EXERCISE GOAL:
From the first entry to the last, copy everything exactly except the pictures.

SUPPLIED RECORDS:
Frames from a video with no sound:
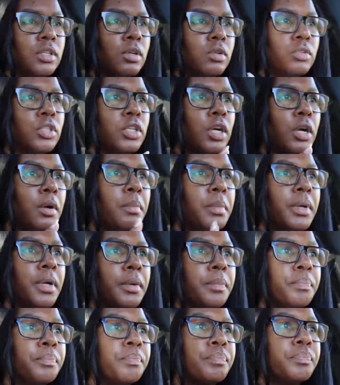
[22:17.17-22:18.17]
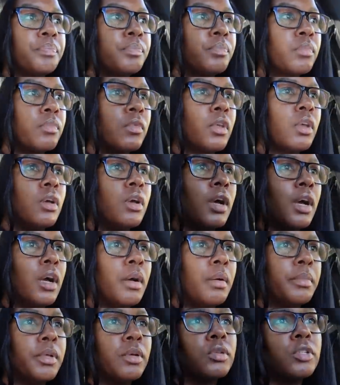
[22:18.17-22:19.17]
told y'all but
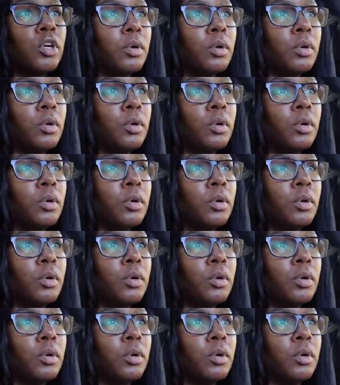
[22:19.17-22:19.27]
um, they'll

ANSWER TO THIS EXERCISE:
Frames from a video with no sound:
[22:17.17-22:18.17]
[22:18.17-22:19.17]
told y'all but
[22:19.17-22:19.27]
um, they'll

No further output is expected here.